Greek-American physicist and mathematician (1915–1999)

Nicholas Constantine Metropolis (Greek: Νικόλαος Μητρόπουλος; June 11, 1915 - October 17, 1999) was a Greek-American physicist.

Metropolis received his BSc (1937) and PhD in physics (1941, with Robert Mulliken) at the University of Chicago. Shortly afterwards, Robert Oppenheimer recruited him from Chicago, where he was collaborating with Enrico Fermi and Edward Teller on the first nuclear reactors, to the Los Alamos National Laboratory.
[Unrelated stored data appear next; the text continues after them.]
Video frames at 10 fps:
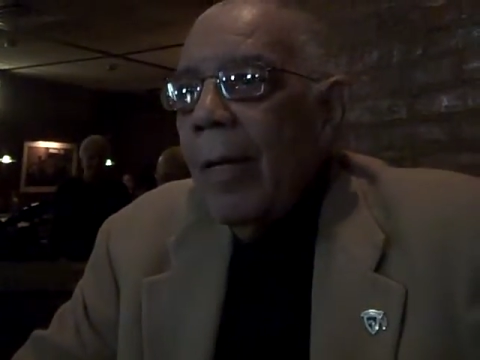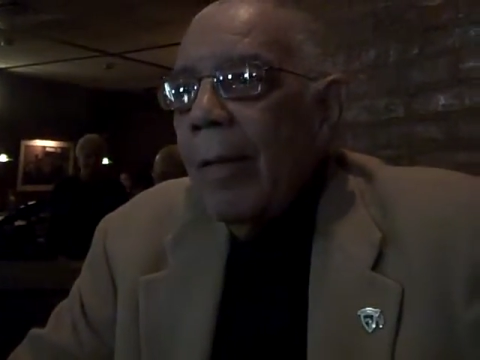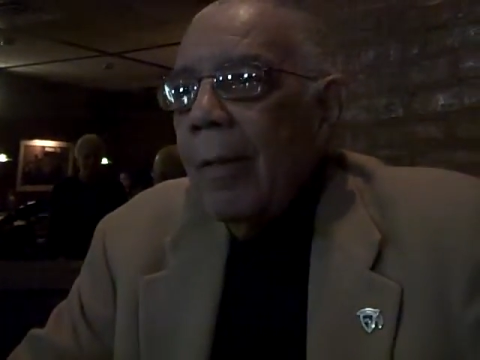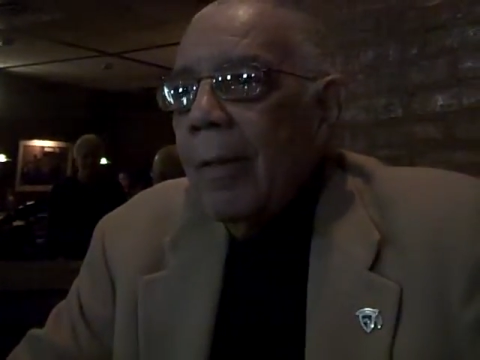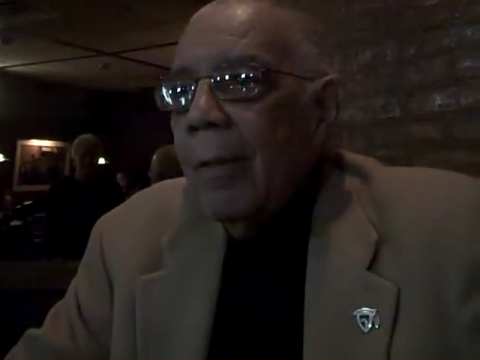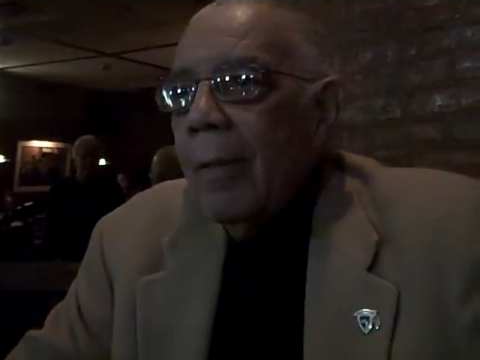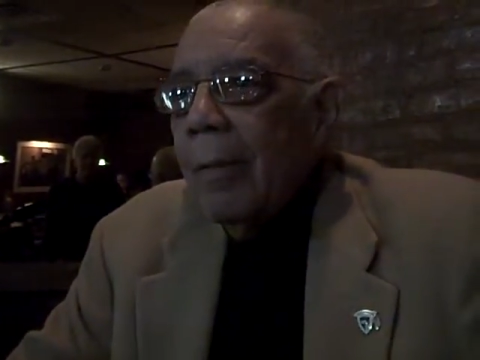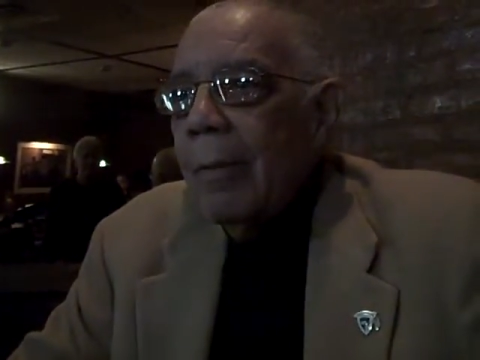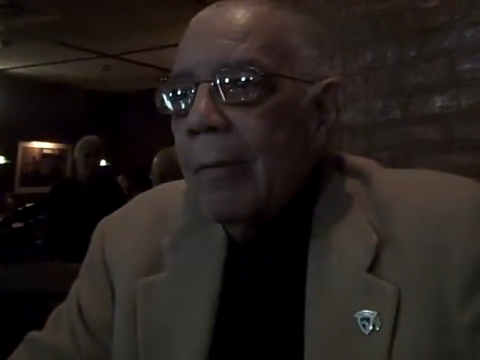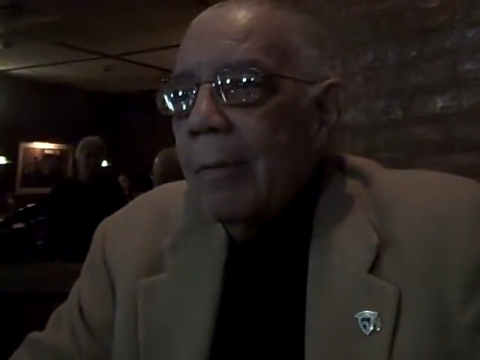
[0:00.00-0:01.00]
And
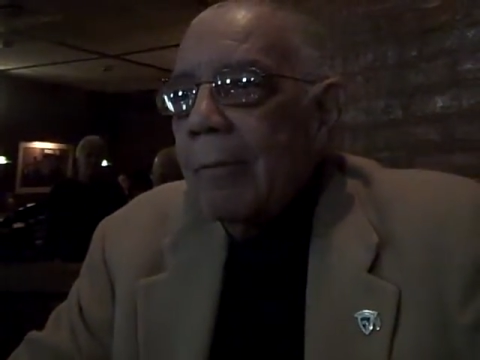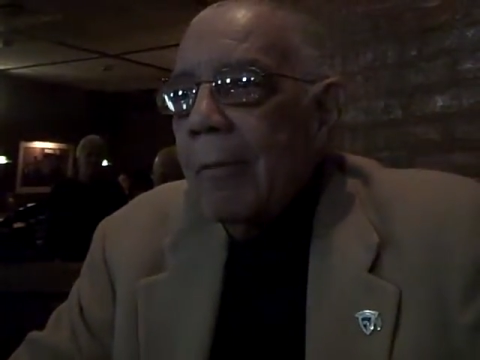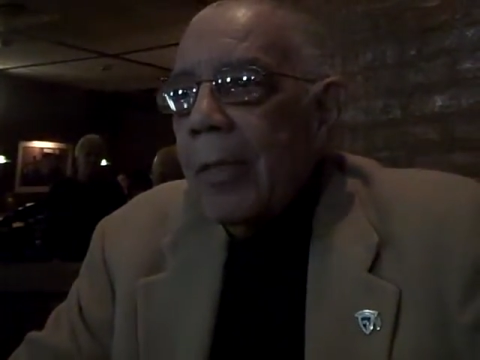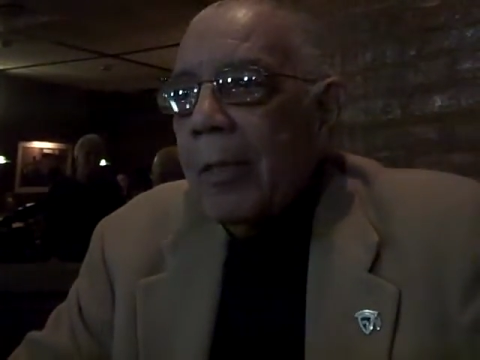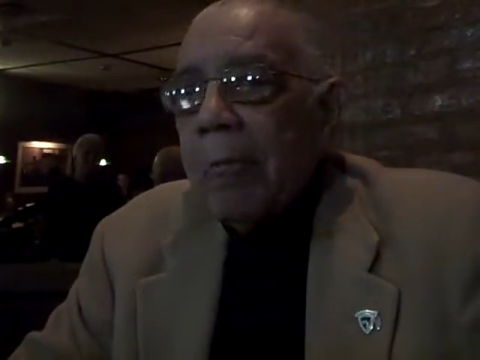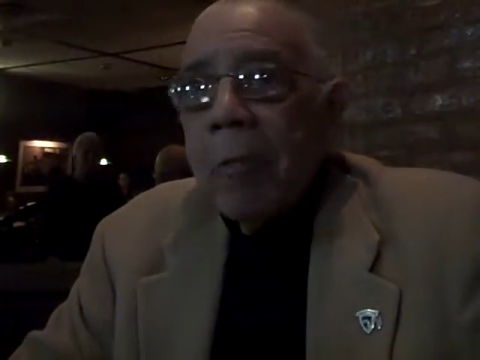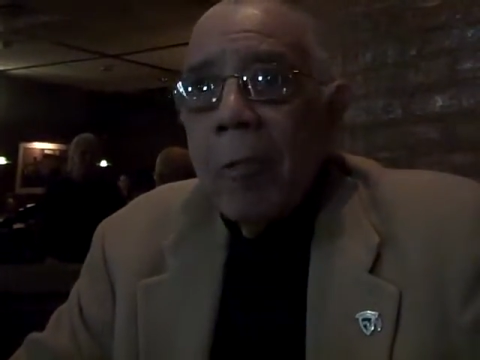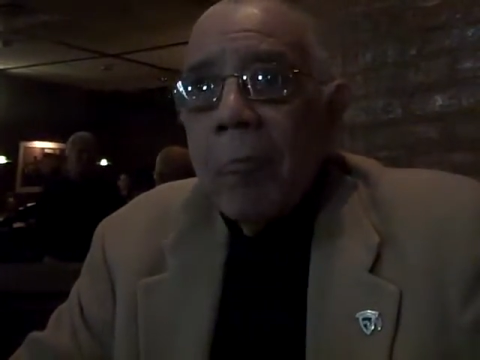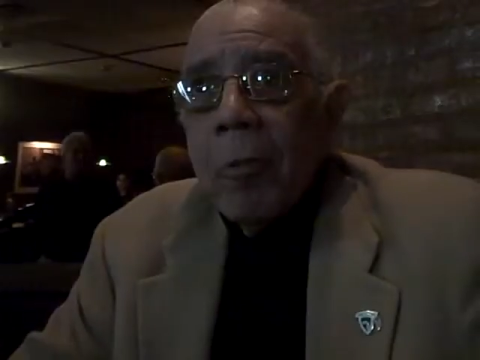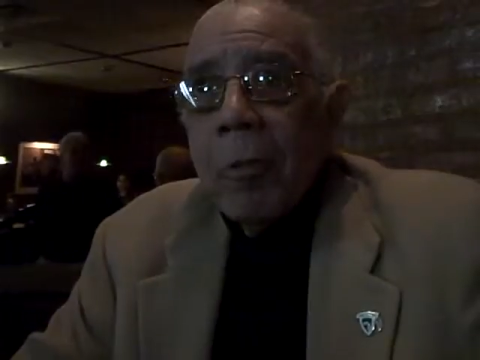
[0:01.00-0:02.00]
when the
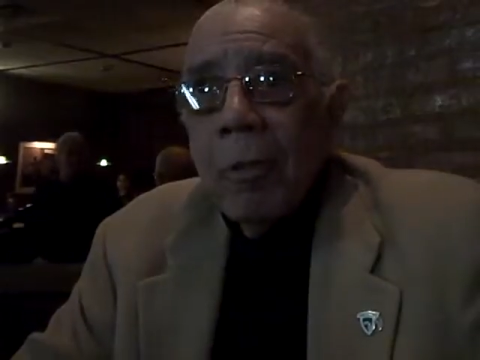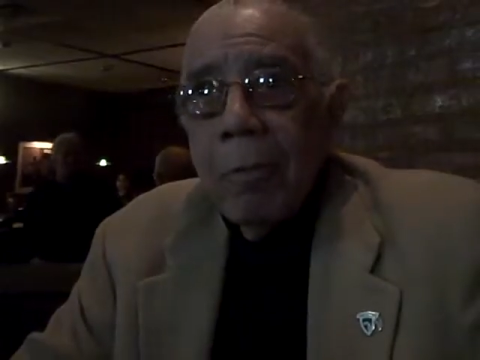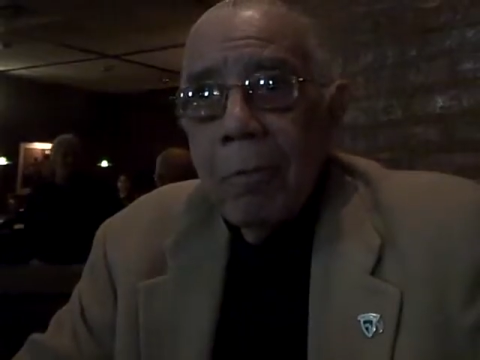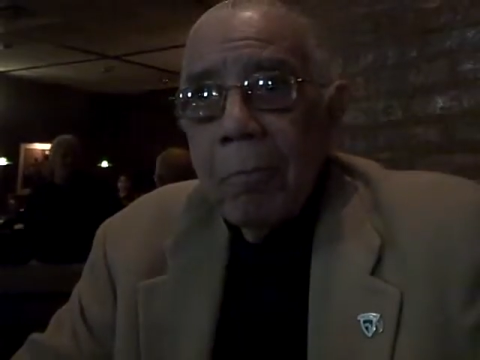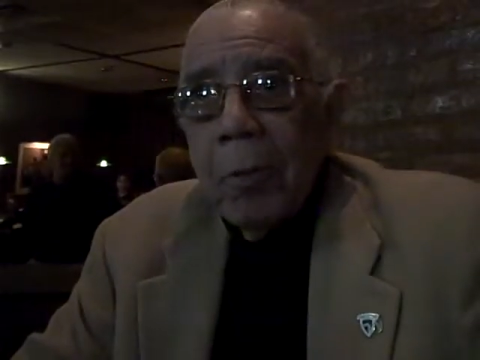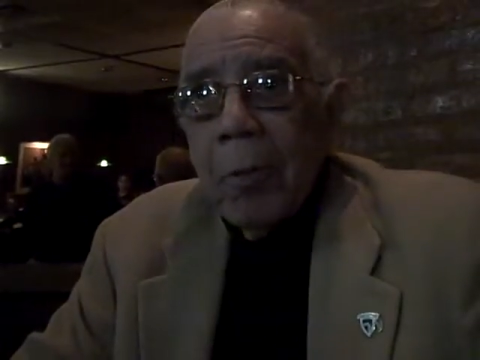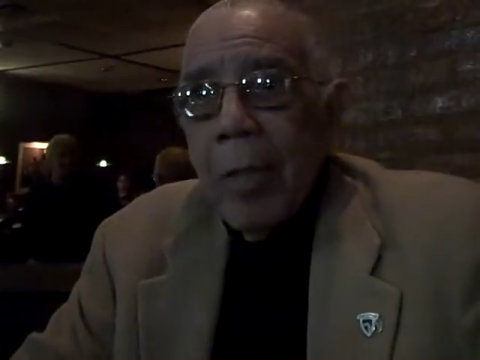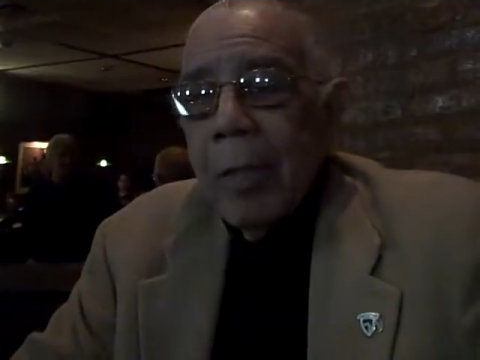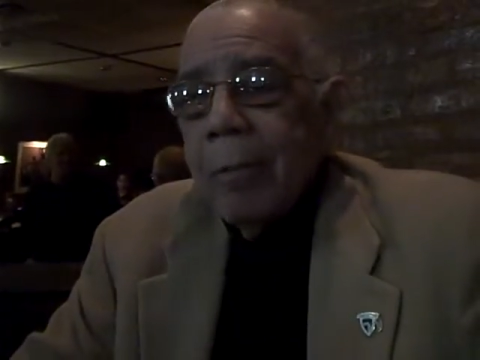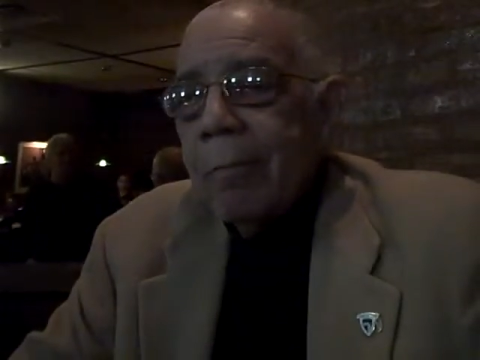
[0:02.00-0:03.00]
Korean War
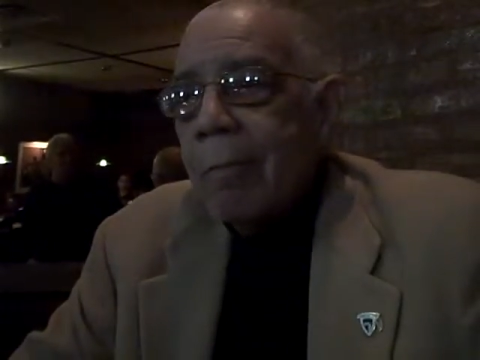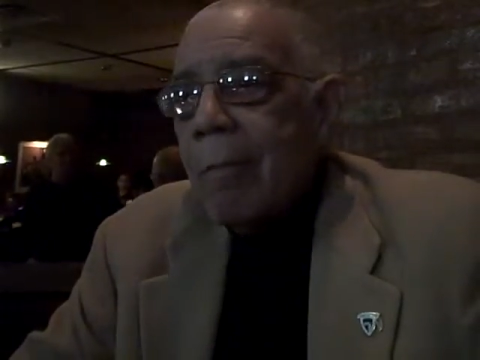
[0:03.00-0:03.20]
broke out,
He arrived in Los Alamos in April 1943, as a member of the original staff of fifty scientists. He came back to Los Alamos in 1948 to lead the group in the Theoretical Division that designed and built the MANIAC I computer in 1952 that was modeled on the IAS machine, and the MANIAC II in 1957.
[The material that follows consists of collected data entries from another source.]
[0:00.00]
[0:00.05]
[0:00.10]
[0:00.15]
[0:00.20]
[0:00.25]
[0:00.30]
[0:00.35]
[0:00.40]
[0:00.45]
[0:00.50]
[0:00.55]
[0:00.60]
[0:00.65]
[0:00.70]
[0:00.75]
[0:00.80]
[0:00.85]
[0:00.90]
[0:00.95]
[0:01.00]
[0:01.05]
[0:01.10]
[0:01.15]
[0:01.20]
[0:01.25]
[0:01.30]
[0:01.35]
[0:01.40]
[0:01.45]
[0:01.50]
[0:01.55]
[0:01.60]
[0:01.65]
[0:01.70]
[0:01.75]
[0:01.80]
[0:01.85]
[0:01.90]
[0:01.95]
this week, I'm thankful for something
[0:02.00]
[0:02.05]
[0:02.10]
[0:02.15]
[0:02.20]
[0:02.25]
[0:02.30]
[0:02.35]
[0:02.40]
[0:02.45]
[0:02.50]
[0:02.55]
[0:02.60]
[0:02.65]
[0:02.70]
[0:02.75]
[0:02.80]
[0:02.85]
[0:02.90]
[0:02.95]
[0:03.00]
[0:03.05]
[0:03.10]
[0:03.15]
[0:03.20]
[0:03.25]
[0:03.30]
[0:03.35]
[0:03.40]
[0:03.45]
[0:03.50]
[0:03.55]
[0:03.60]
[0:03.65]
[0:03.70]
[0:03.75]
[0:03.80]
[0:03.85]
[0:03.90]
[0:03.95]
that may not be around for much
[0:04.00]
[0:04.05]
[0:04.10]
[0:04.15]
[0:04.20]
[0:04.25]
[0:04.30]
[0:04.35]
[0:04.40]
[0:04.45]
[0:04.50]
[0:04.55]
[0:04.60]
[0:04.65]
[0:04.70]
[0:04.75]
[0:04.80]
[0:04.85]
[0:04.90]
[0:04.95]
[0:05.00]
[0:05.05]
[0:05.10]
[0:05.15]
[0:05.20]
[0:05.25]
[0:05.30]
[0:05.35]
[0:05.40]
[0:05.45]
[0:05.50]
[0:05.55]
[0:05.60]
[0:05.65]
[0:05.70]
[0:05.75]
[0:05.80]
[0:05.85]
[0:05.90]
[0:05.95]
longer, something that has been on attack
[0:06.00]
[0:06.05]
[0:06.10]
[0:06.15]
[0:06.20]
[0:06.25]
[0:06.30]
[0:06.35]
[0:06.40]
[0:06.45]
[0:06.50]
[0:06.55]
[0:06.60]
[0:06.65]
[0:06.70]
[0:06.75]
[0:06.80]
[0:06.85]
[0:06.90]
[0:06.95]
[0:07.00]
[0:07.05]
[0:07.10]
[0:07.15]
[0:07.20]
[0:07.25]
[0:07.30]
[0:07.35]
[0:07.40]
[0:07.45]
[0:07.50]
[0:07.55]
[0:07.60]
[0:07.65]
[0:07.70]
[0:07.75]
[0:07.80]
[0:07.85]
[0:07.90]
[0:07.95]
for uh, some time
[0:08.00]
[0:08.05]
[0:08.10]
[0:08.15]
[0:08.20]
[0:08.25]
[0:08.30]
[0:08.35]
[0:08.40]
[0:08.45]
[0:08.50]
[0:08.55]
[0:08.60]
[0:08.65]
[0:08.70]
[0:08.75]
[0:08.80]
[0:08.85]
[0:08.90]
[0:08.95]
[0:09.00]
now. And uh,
== Early life and education ==
Nicolas Metropolis was born on June 11, 1915, in Chicago, US. Metropolis received his BSc (1936) and PhD in chemical physics (1941) at the University of Chicago. During his PhD he worked with Robert Mulliken. After graduation, he worked as an instructor at the University of Chicago with James Franck. Shortly afterwards, in 1943, Robert Oppenheimer recruited him from Chicago for the Manhattan Project, where he worked in Harold C. Urey's group. Later he joined University of Chicago Metallurgical Laboratory and worked under Edward Teller's supervision, who encouraged him to move into theoretical physics. At Los Alamos Metropolis worked together with Richard Feynman on "electromechanical devices used for hand computations".

==After World War II==
After World War II, he returned to the faculty of the University of Chicago as an assistant professor. He came back to Los Alamos in 1948 to lead the group in the theoretical division that designed and built the MANIAC I computer in 1952 that was modeled on the IAS machine, and the MANIAC II in 1957. (John von Neumann thought this acronym too frivolous; Metropolis claims to have chosen the name "MANIAC" in the hope of stopping the rash of such acronyms for machine names, but may have instead further stimulated such use.) From 1957 to 1965 he was a full professor of physics at the University of Chicago and was the founding director of its Institute for Computer Research. In 1965 he returned to Los Alamos, where he was made a laboratory senior fellow in 1980.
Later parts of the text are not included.